NB chosen in the St Giles shop, Oxford.
The Oxford Dictionary of Quotations
I got the title of curious incident whilst browsing through my own copy (look under ‘dog’ in the index if you’re interested). I owe this book a lot of drinks.
The General Prologue (to The Canterbury Tales) by Chaucer
‘Whan that Aprill with his shoures soote. The droghte of March hath perced to the roote...’ I have never read a translation of Chaucer that comes close to showing what a wonderful poet he is. And storyteller. And entertainer. The language is tough sometimes. But so is Shakespeare’s. And, like Shakespeare, it always repays the effort. And the jokes are better.
Birds of America by Lorrie Moore
Certainly the best collection of short stories by possibly the best living American writer of short stories. Funny, moving, beautiful, intelligent. I really, really wish I could write like this.

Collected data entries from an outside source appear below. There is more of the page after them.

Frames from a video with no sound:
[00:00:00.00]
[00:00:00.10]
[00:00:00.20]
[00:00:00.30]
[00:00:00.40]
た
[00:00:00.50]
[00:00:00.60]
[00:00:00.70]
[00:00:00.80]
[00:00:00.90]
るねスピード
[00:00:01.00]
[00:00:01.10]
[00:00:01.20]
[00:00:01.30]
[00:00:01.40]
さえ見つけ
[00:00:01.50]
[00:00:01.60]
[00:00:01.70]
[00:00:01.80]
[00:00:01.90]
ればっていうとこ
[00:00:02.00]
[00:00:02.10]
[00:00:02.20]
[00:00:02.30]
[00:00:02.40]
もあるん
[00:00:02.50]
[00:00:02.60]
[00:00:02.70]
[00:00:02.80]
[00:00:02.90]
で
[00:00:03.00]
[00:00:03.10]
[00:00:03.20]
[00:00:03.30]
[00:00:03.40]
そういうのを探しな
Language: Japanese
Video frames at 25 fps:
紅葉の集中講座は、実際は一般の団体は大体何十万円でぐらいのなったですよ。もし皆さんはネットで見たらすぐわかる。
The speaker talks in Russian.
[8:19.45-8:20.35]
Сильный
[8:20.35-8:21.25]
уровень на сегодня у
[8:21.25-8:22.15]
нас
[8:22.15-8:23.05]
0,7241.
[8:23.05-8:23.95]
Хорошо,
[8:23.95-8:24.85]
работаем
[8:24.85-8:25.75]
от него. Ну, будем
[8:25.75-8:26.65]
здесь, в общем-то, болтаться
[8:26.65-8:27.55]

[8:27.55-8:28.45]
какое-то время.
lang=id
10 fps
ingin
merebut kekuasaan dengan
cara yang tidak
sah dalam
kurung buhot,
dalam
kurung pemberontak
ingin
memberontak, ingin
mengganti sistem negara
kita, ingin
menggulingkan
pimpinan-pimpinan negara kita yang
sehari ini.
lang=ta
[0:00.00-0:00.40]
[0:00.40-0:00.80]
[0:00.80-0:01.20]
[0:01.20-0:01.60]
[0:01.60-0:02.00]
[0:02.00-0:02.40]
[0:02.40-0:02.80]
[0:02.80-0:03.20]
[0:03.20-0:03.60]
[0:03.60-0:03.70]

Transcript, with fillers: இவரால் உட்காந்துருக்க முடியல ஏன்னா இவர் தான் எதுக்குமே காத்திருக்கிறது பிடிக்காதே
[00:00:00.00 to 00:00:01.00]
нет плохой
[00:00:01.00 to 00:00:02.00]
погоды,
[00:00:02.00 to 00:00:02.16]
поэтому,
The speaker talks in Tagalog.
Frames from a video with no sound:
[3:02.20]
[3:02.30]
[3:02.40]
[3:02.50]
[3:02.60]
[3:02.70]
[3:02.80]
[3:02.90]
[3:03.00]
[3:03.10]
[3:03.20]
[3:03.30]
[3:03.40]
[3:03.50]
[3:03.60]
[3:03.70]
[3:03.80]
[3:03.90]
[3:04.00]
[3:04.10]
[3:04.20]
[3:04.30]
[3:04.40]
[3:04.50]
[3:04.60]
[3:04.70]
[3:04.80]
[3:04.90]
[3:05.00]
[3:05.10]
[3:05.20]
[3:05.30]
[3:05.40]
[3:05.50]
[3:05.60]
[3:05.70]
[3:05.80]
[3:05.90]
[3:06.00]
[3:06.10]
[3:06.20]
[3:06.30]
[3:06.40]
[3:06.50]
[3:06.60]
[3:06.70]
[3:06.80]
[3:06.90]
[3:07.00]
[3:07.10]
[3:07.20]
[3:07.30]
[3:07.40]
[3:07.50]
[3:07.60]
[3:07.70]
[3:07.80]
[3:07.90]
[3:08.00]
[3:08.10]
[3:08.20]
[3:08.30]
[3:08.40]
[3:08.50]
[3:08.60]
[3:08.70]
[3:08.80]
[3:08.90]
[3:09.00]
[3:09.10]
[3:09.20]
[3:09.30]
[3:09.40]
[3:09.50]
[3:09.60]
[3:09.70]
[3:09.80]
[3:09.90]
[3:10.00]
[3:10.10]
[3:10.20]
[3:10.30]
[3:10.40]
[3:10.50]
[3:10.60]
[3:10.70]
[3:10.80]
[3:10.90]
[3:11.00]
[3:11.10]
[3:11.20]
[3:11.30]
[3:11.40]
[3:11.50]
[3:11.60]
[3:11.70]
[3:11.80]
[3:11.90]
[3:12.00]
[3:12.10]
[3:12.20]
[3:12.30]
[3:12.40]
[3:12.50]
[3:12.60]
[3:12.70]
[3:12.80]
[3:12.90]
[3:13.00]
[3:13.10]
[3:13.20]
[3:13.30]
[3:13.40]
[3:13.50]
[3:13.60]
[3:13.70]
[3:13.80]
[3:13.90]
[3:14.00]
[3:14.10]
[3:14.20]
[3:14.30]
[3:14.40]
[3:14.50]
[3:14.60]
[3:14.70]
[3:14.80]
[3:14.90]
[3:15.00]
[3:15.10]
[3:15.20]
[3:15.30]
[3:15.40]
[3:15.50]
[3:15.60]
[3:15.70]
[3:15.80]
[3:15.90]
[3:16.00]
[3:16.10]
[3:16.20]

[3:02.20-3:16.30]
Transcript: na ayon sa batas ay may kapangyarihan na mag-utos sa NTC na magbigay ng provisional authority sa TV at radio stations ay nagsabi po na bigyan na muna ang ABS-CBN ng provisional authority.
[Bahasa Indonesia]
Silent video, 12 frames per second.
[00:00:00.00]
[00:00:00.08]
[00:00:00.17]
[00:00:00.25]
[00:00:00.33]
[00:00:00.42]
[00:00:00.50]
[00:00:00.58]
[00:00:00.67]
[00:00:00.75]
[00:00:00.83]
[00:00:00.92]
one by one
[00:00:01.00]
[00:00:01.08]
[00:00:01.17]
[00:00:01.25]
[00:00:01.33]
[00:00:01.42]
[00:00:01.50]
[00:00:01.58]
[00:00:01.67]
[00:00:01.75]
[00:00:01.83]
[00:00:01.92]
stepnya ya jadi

The Memory of War and Children in Exile: Poems 1968-1983 (1983) by James Fenton
The first collection of contemporary poetry I read and fell in love with. Coincidentally it also contains a great poem about the Pitt-Rivers Museum.
The Forward Book of Poetry 1997
A collection of poems by the winners and runners up for the annual forward poetry prizes (best collection, best first collection, best single poem). I buy this every year and always discover wonderful poems by poets whose work I’ve not yet read. At which point I head straight back to the bookshop looking for more of their work.